Following the POA's vote, Minister McDowell announced his intentions to close two prisons and to privatise the prison escort service. He also indicated his intention to contract out the running of Loughan House and Shelton Abbey prisons, and has hinted that the proposed new super prisons in Dublin and Cork may be built and operated by the private sector.
"Since 2003 we have consistently stated that this Minister is manufacturing a crisis with the POA in order to push through an ideologically driven restructuring of the prison system as a 'solution'," said IPRT Executive Director Rick Lines. "We are now seeing Mr. McDowell's latest attempt to force through his ideologically driven agenda under the guise of 'getting tough' with the prison officers."
"Despite the Minister's pronouncements, the fact remains that he has yet to provide any evidence that his proposals will actually address the legitimate problems he identifies," said Mr. Lines. "For example, on the core issue of prison staffing the Minister's plan will actually result in Ireland having more prison staff than is currently the case."
Continued Mr. Lines, "There is no evidence internationally that privatising prisons results in reduced costs. In 2002, the Government's own expert panel recommended against privatising the prison escort service on the basis that claims of cost savings could not be substantiated."
"The Minister's proposals only illustrate the incoherence of the Government's prison plans, and the danger of basing Government policy on assumption rather than evidence."
The IPRT Responds to the Minister's Prison Plans
1. On Prison Staffing
Minister's plan: To privatise the prison escort service, close two prisons, and contract out several others to reduce the use of prison officer overtime.
IPRT Response: Rather than addressing the core issue of prison staffing levels, the Minister's plan will result in Ireland having even more prison staff. At present Ireland has approximately 3,000 prison officers. Under the Minister's plan, Ireland will not only continue to have 3,000 prison officers, plus will also hire a corps of privatised prison escort officers as well as privatised staff at several prisons (both of which will also be paid for by the state). This will result in Ireland having even higher levels of prison staff than is currently the case.
2. Prison Escorts
Minister's plan: To privatise the prison escort service because he believes this will save money.

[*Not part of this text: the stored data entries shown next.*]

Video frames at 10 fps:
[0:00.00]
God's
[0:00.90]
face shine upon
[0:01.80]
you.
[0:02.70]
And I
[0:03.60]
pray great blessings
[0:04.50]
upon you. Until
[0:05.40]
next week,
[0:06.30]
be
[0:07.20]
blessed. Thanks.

IPRT Response: A 2002 report produced by the Department of Justice's own experts found that "privatisation of prisoner escorts is not a viable option" and said it was not reasonable to conclude that privatisation would necessarily be cheaper or more efficient than a restructured escort service maintained in the public sector. In Parliamentary questions the Minister has further stated that his Department is unable to "comprehensively identify[y]" the current cost of the escort service nor provide assurances that a privatised service would result in cost savings. Most troubling for the IPRT is the Minister's admission that "no detailed research was undertaken into the experience of privatised prisoner transport in other jurisdictions." How can the Minister promise significant cost savings from a privatised escort scheme when his Department cannot itself identify with any certainty the cost of the current system, and when his own experts found that claims of cost savings could not rightfully be made?
3. Privatising prisons
Minister's plan: To contract out the running of Loughan House and Shelton Abbey prisons, and potentially the new super prisons in Dublin and Cork, because he believes this will produce cheaper and more efficiently run institutions.

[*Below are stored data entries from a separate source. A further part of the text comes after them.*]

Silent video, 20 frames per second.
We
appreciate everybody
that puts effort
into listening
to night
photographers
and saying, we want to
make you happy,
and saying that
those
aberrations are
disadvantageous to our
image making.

IPRT Response: After more than 20 years of international experience, there is no conclusive evidence that private prisons are more economical. In the US, both the General Accounting Office (1996) and the Bureau of Justice Assistance (2001) have been unable to conclude that private prisons save money. In England and Wales, the National Audit Office (2003) could claim no definitive evidence of cost savings. According to the NAO, "a general verdict that [privatization] is either good or bad in the case of prison...cannot be justified." In the US, private prisons have 50% more prisoner-on-staff assaults and 2/3 more prisoner-on prisoner assaults than public prisons.
4. Prison Building and Closing
Minister's plan: To permanently close two prisons.

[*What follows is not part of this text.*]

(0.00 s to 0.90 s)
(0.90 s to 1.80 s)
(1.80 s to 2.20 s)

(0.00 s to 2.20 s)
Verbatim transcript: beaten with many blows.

IPRT Response: How is unilaterally closing two prisons consistent with the Minister's claim that Ireland needs to build new super prisons in Dublin in Cork (thereby increasing the prison population by 25% and moving Ireland into the top 5 per capita incarcerators in Western Europe)? On one day the Minister claims that massive prison expansion is necessary due to growth in prison populations, yet on another he announces the closure of two prisons before the new prisons are built?
New UK Report shows Electronic Tagging an Expensive Failure, says Penal Reform Trust
A new report has questioned the value of electronic monitoring of adult and youth offenders in UK, finding that the cost of electronic tagging by privatised security companies is twice that of supervising an offender by the Probation Service.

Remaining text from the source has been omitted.